If you’ve never tackled a landscape design before, you might be overwhelmed by all the choices you can make. Keep reading to see 10 landscape design tips from the founding father of landscape architecture, Frederick Law Olmsted.

1. Respect “genius of the place”.

Olmsted believed in staying true to the character of the space. “The genius of a place” is the idea that each location has unique qualities, both ecologically and spiritually. His goal was to infuse this into all design decisions by acknowledging the advantages and disadvantages of a site.

2. Subordinate details to the whole.

Olmsted preferred not to think of trees, turf, rocks, and water as individual things of beauty, but a sort of thread in a larger fabric.

3. The art is to conceal art.

Olmsted didn’t want visitors to merely see his work, but rather to be unaware of it. He wanted to free the viewer’s mind from distractions. They weren’t supposed to analyze the space, but be unaware it was planned at all.

His designs were so natural, one critic said, “One thinks of them as something not put there by artifice but merely preserved by happenstance.”

4. Aim for the unconscious.

Olmsted liked for his scenery to work on the unconscious part of the mind. He constructed parks that subtly directed movement through the landscape so as to lead them without strict, noticeable guidelines. As Jill Odom describes, “one could feel lost but know their way out at the same time”.
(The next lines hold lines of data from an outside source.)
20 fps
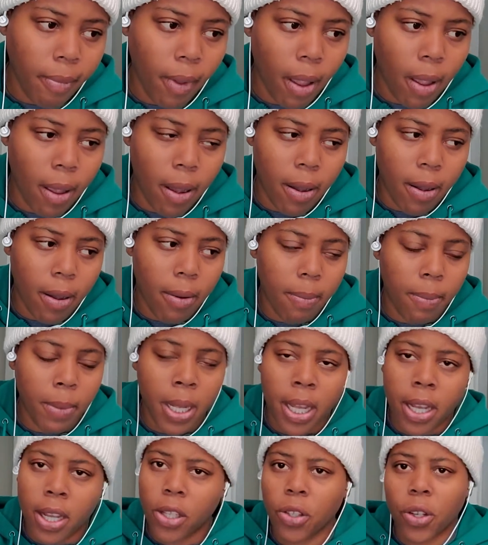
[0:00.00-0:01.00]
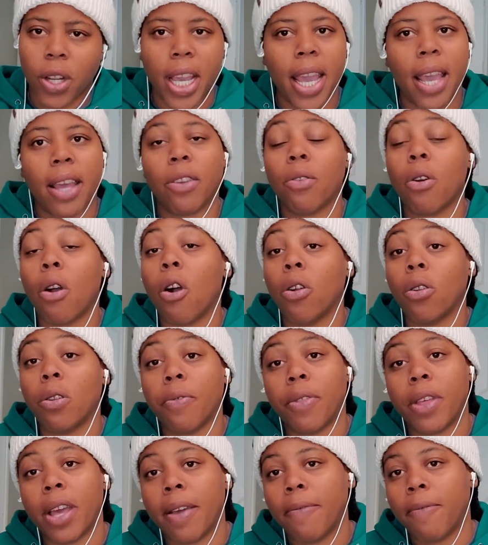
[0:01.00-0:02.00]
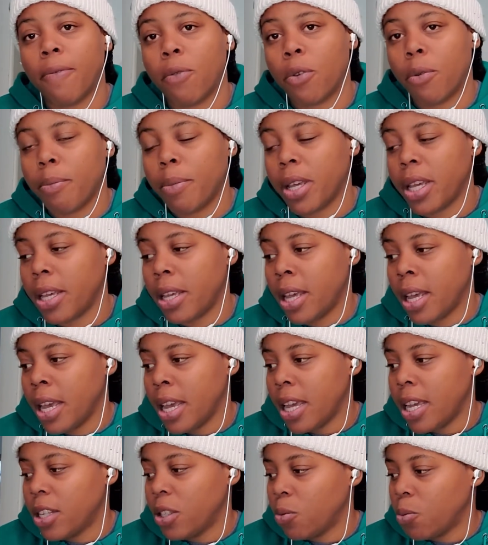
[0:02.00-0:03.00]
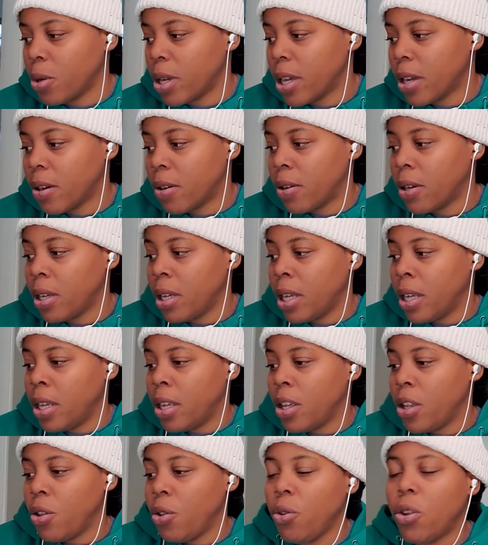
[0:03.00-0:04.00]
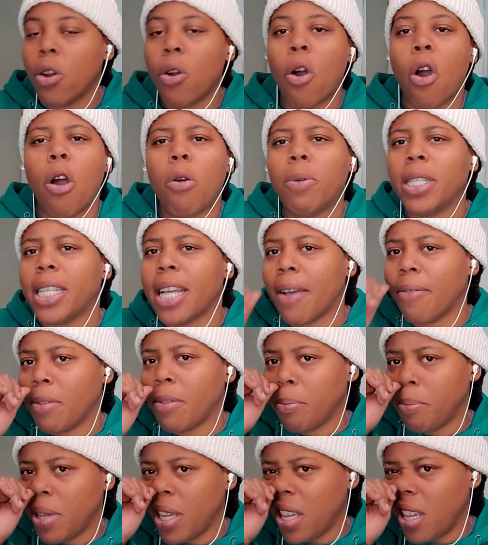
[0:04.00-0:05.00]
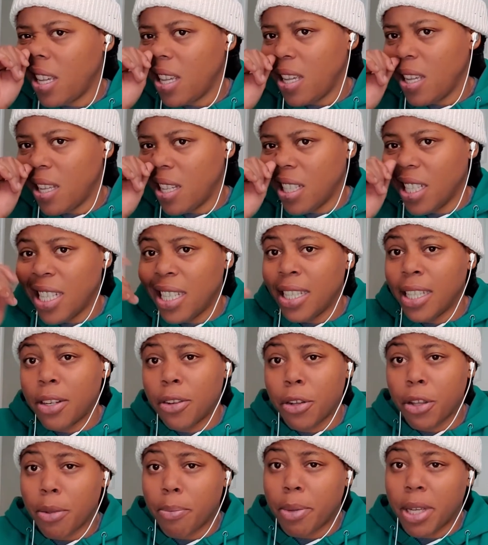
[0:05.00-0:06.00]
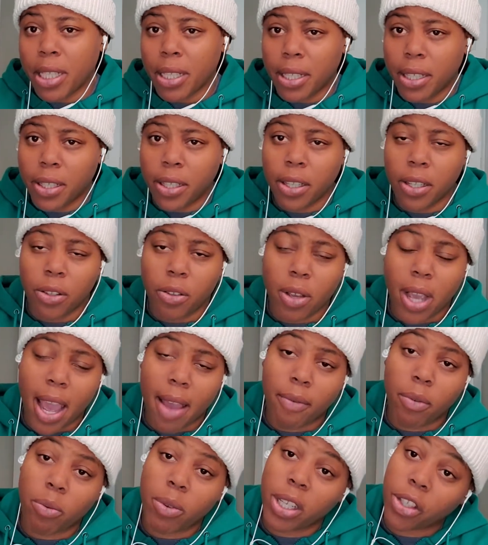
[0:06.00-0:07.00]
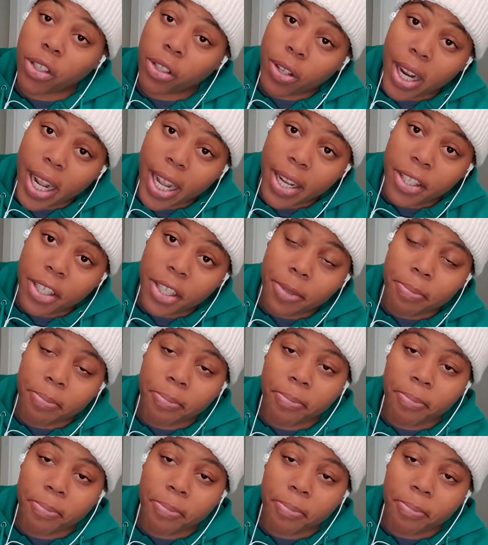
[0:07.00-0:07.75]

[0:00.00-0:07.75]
So they handle all of that for me as well. You don't always have to be listed on your business. You have a registered agent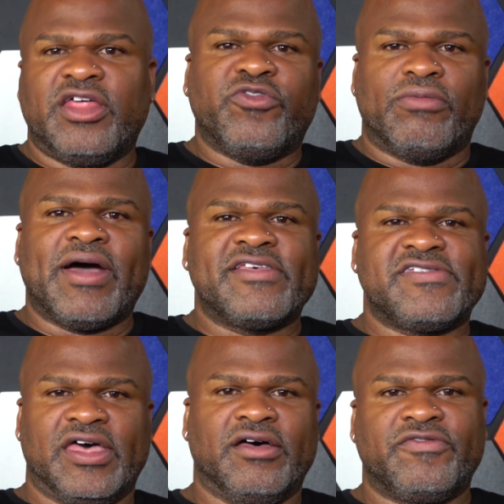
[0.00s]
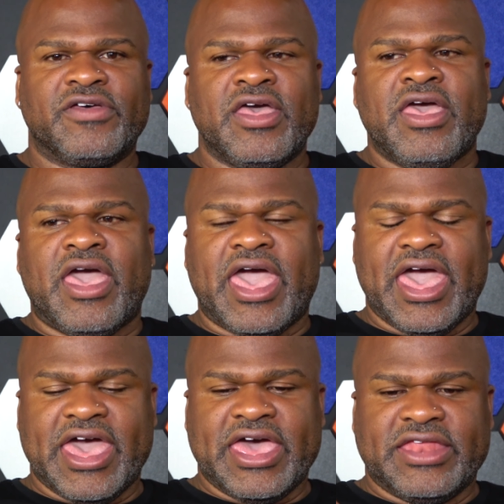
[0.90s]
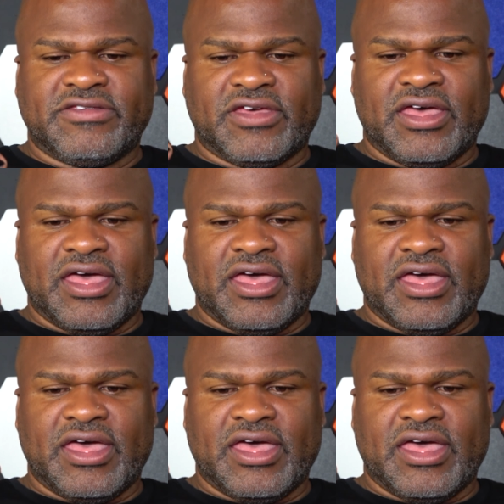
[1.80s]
it for myself. And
5. Avoid fashion for fashion’s sake.

Olmsted was not a fan of flashy novelties in the landscape or decorations that served no purpose. He thought of specimen planting and exotic species as intruders. He argued that while a planting of wild flowers may not draw attention to itself, it may be more effective in soothing and refreshing the mind.

6. Formal training isn’t required.

Olmsted surprisingly didn’t commit to landscape architecture until he was 44. Without formal design training, he gathered his knowledge of landscaping from travel and reading.

7. Words matter.

Olmsted was prolific writer and strongly opposed the term “landscape gardening,” feeling that his work had a much broader scope.

“Gardening does not conveniently include exposing great ledges, damming streams, making lakes, tunnels, bridges, terraces and canals,” he wrote.

8. Stand for something.

By the time Olmsted had committed to landscape architecture, he had developed a set of social and political values that gave extra purpose to his design work.

“It is one great purpose of the Park to supply to the hundreds of thousands of tired workers, who have no opportunity to spend their summers in the country, a specimen of God’s handiwork that shall be to them, inexpensively, what a month of two in the White Mountains or the Adirondacks is, at great cost, to those in easier circumstances,” Olmsted wrote.

9. Utility trumps ornament.

Usefulness always came before art in Olmsted’s work. He felt that when plants and trees had no purpose it was “inartistic if not barbarous.” For him, true art was achieved with utility was considered first before ornamentation.

10. Never too much, hardly enough.

Rather than packing a site in with so many sights and sounds viewers would be overwhelmed, Olmsted chose to simplify and clear the scene.

Critics accused his work of being unkempt and rough but Olmsted knew what he didn’t do was as much a design choice as what he did do.

Ultimately, Olmsted followed a set of design principles that would ensure his landscape architecture projects would endure for years to come. He truly was a man before his time.